Robert Ashley: Automatic Writing

"Automatic Writing," "Purposeful Lady Slow Afternoon," and "She Was a Visitor" were all composed before the days of extended liner notes, so these remarks, without recourse to help in the form of reminders, should be understood as purely anecdotal. I try not to retain an analytical attitude toward (or analytical understanding of) works finished.

"Automatic Writing" was composed in the recorded form over a period of five years, during which time I was fascinated with "involuntary speech." I had come to recognize that I might have a mild form of Tourette's syndrome (characterized in my case only by purely involuntary speech) and I wondered, naturally, because the syndrome has to do with sound-making and because the manifestation of the syndrome seemed so much like a primitive form of composing-an urgency connected to the sound-making and the unavoidable feeling that I was trying to "get something right,"-whether the syndrome was connected in some way to my obvious tendencies as a composer.

I have not kept up with the literature on Tourette's syndrome, but I have the notion, gathered from conversations with friends who are psychologists, that Tourette's syndrome has evolved into a kind of catch-all for many kinds of involuntary behavior. The psychologists are probably right, but for my purposes such a general definition is not useful. My understanding is that Tourette simply had the problem of wanting to leave the party for a few minutes to go into the other room and curse. That was what was happening with me, and I noticed (as a composer) that I always said the same thing; I always uttered the same phrases.

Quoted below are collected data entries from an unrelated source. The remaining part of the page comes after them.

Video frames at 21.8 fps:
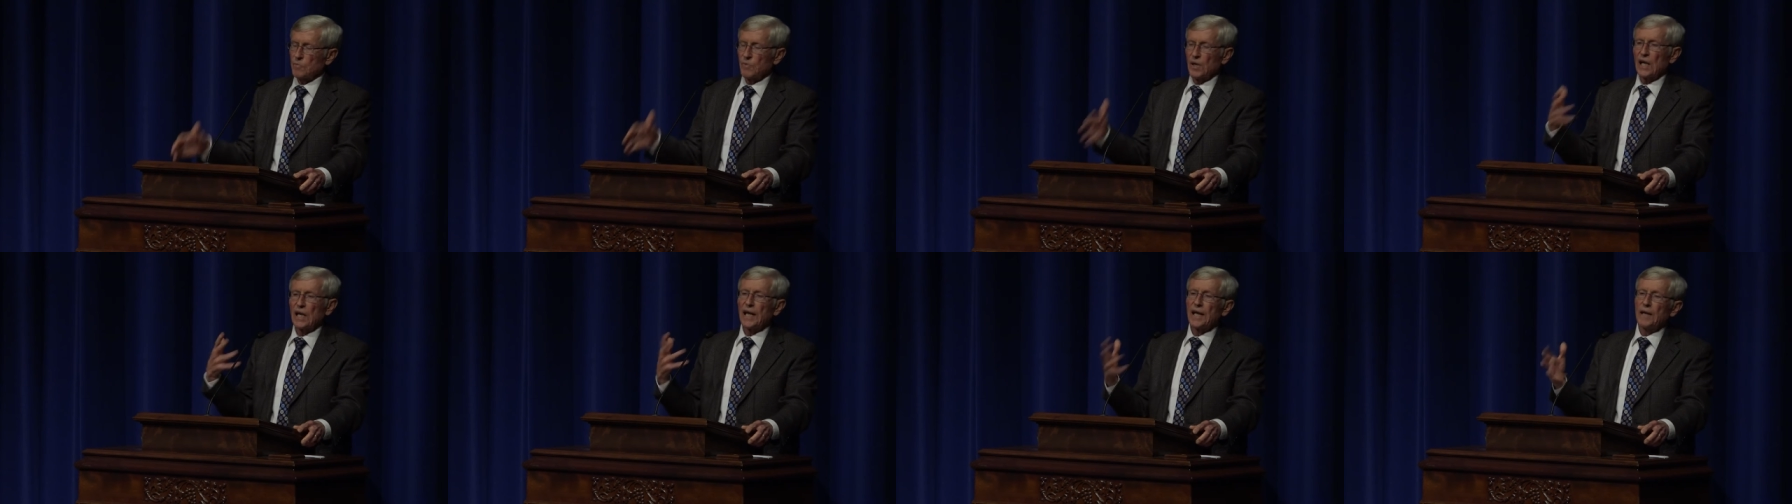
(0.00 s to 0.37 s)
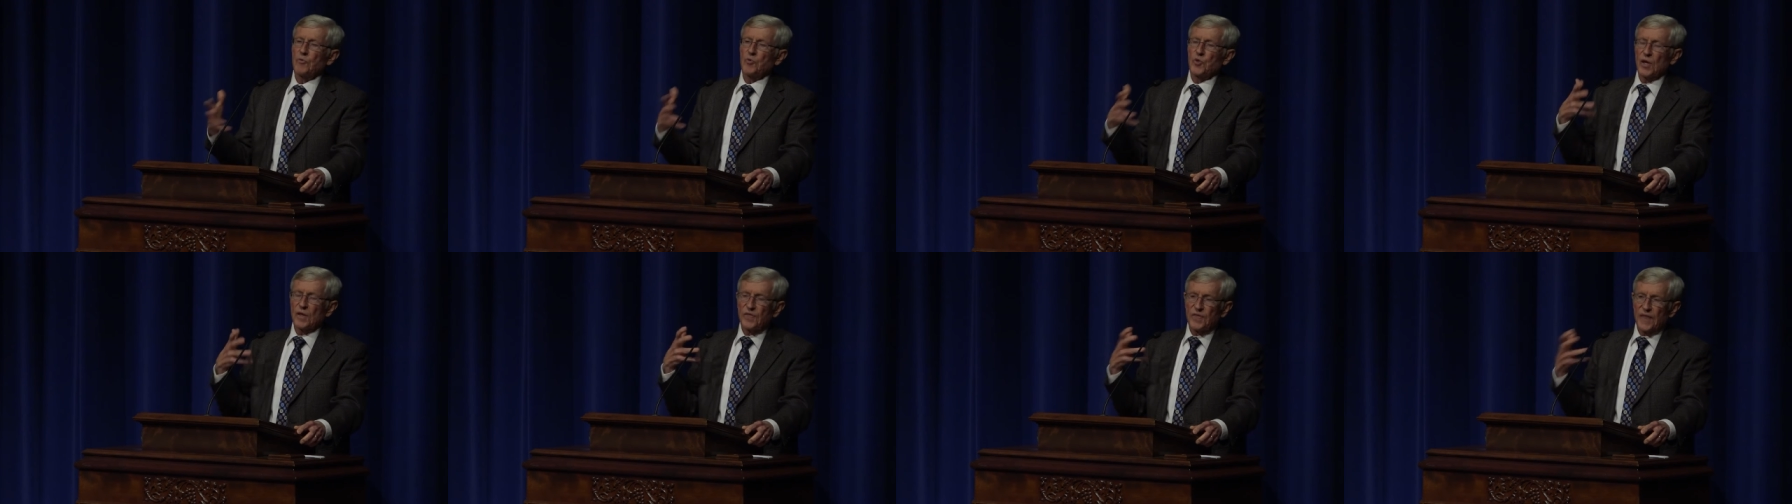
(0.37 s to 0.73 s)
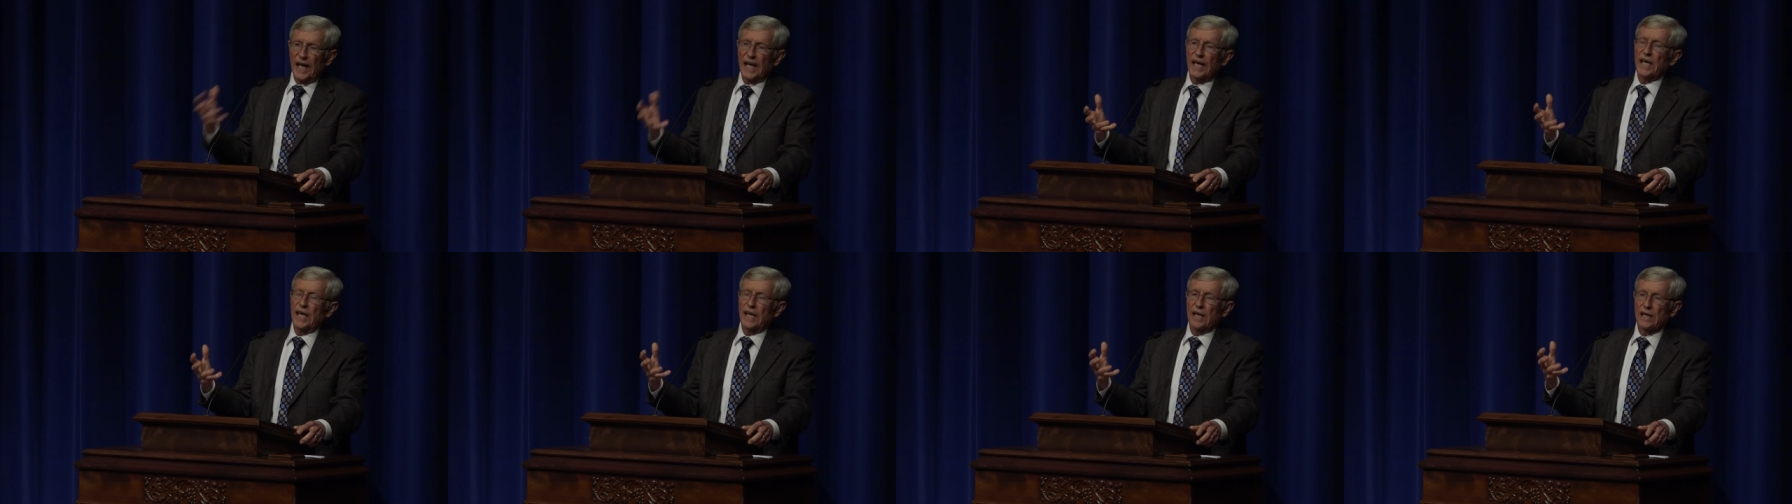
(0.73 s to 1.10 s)
but leave the
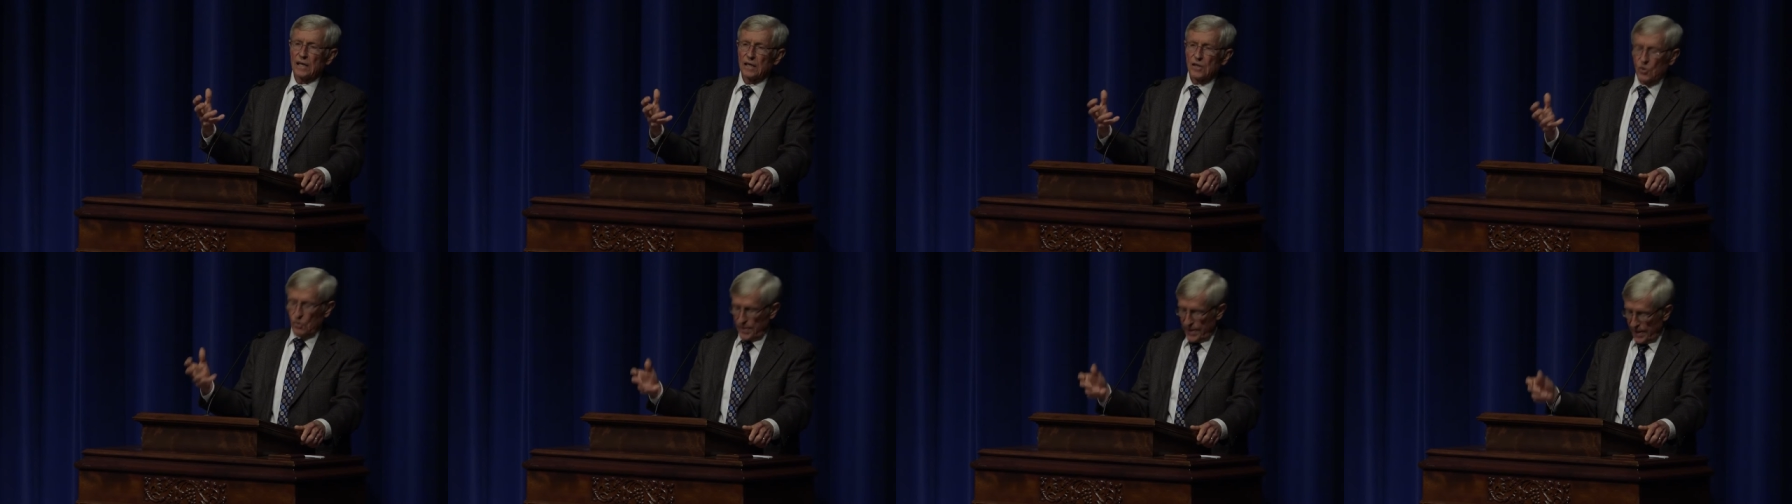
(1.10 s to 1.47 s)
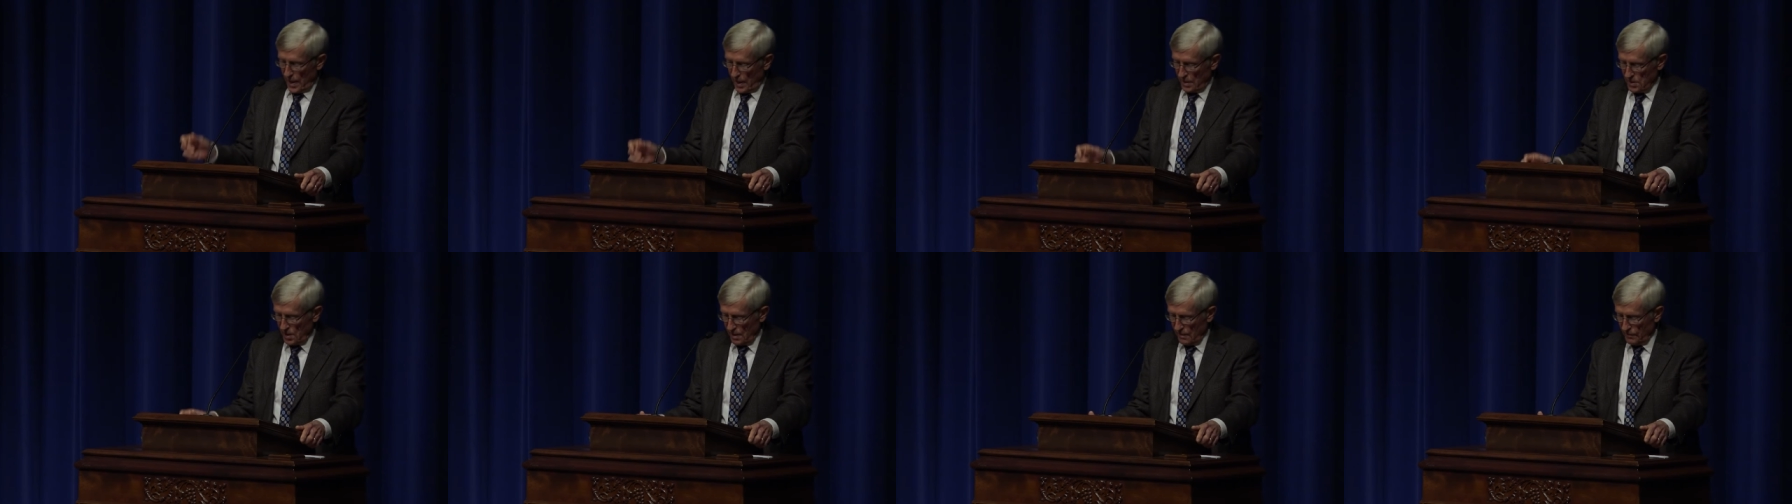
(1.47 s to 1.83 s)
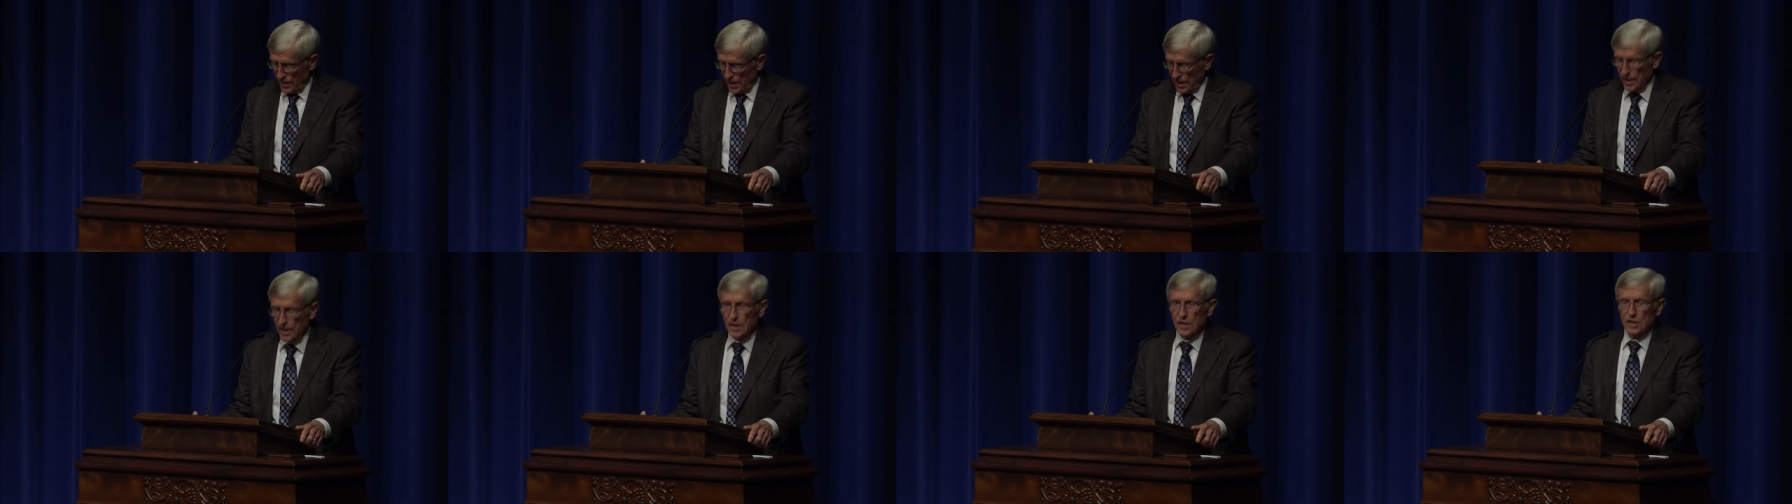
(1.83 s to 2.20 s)
thinking and
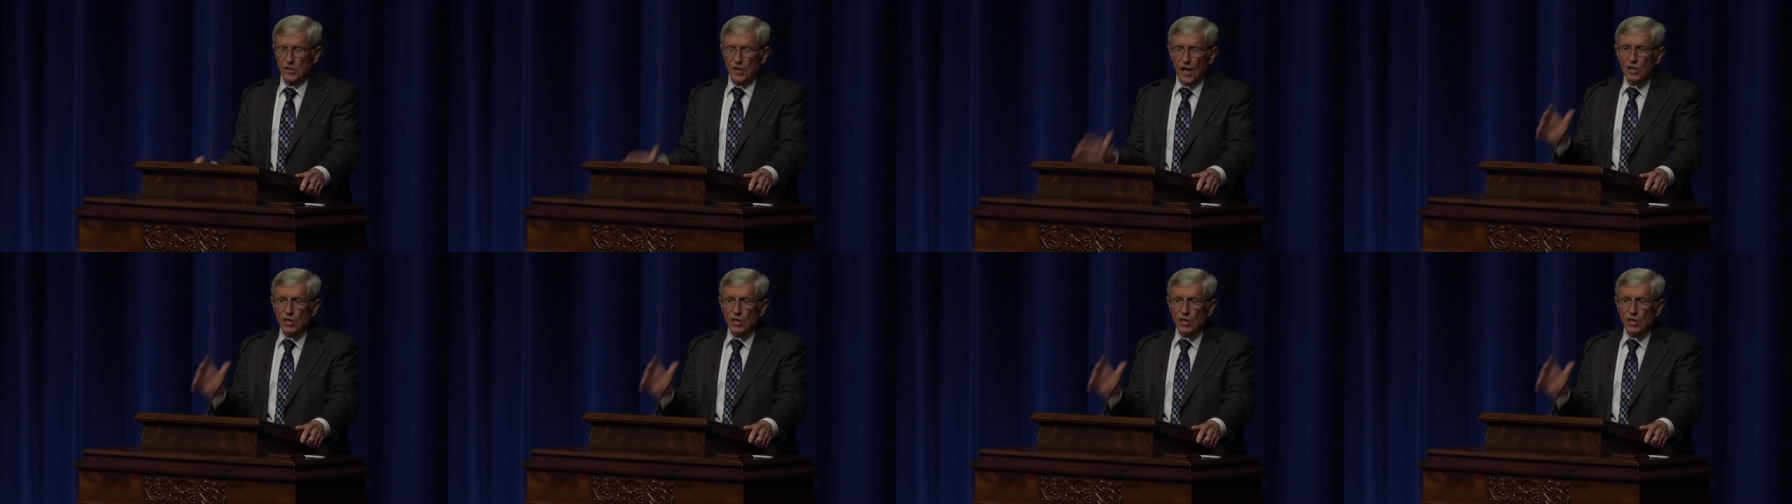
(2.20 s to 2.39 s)
creativity in it.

Morton Feldman said that any composer who went around with a tune in his head should be locked up. He didn't mean it in the practical sense, of course, because nobody should be locked up, considering what locked up means, but he was talking about me as I understood it, so naturally I was interested. These utterances, released in a sought privacy, were the tune that Feldman was talking about. This speech was illegal. That it was also connected to music seemed obvious. The problem of the connection is that music is mostly a deliberately "conscious" activity, especially for a musician, and in the most extreme case, "performed"-that is, doubly deliberate.

John Cage said in one of his books how fond he was of a composer friend who hummed unconsciously while they were walking together. Pierre Boulez said that he hated people who whistle, which I would understand to mean, "-while they work." Boulez is famous for hating people, so if you whistle there is nothing to worry about career-wise (he would probably hate you for other reasons), but we are getting at the crux of it.

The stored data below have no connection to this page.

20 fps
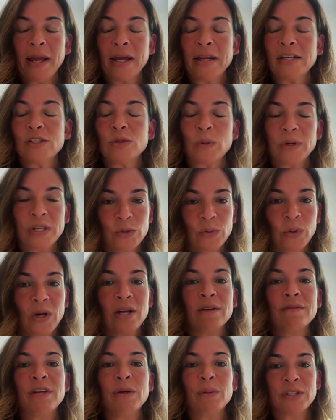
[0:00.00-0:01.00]
And in
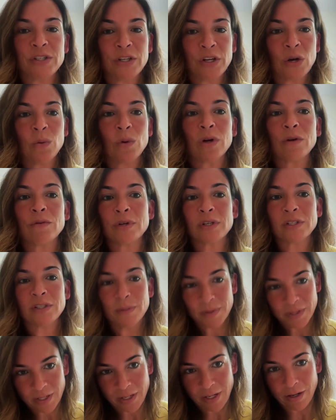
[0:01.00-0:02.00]
2012, he went to go work for a
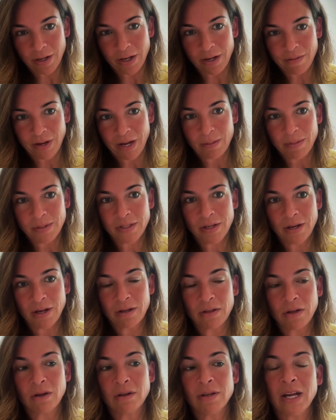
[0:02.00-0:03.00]
subsidiary of
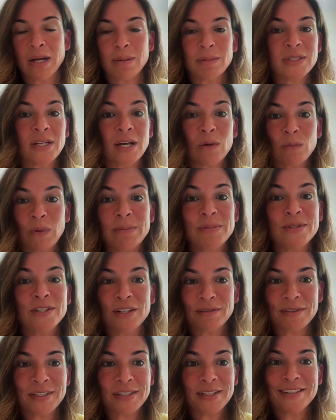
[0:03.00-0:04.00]
Amazon called Amazon Web
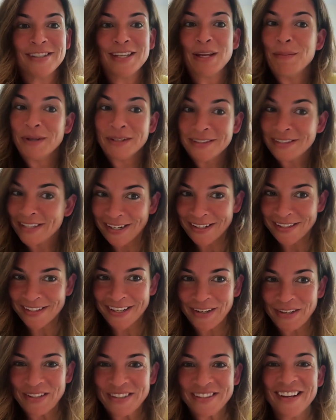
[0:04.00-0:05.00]
Services. They build data
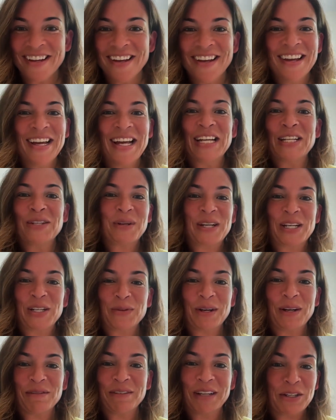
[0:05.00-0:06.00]
centers. In
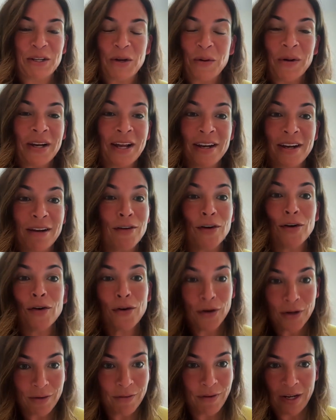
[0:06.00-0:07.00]
2012, like no one had ever
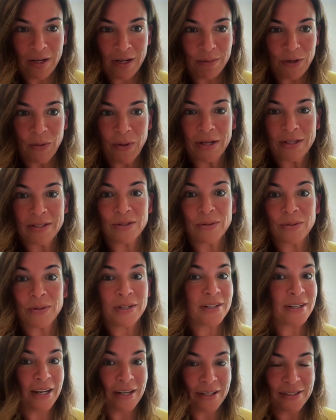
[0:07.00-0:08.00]
heard of AWS
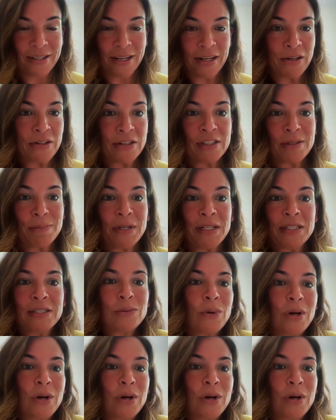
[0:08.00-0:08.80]
or data centers, but it's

A few years after all of this searching, I discovered in a book by Julian Jaynes, "The Origin of Consciousness in the Breakdown of the Bicameral Mind," that Jaynes had come to something of the same conclusion about the connection between music and "involuntary" behavior, but it was too late by that time for me to put aside my muttering as aboriginal and not up to the standards of the classics and something to be covered up by a few doses of whatever, and besides the record of "Automatic Writing" was out and was making quite a stir in avant-garde circles. (I should say in my own defense that Jaynes's idea involves the origin of consciousness and the language of consciousness in hallucinations and commanding voices from the outside, as in schizophrenia. I didn't have any of those. Jaynes doesn't say much about Tourette's problem, but he makes some perceptive remarks about the relationship between the urge to speak and the urge to make music, which is the case I was working on.)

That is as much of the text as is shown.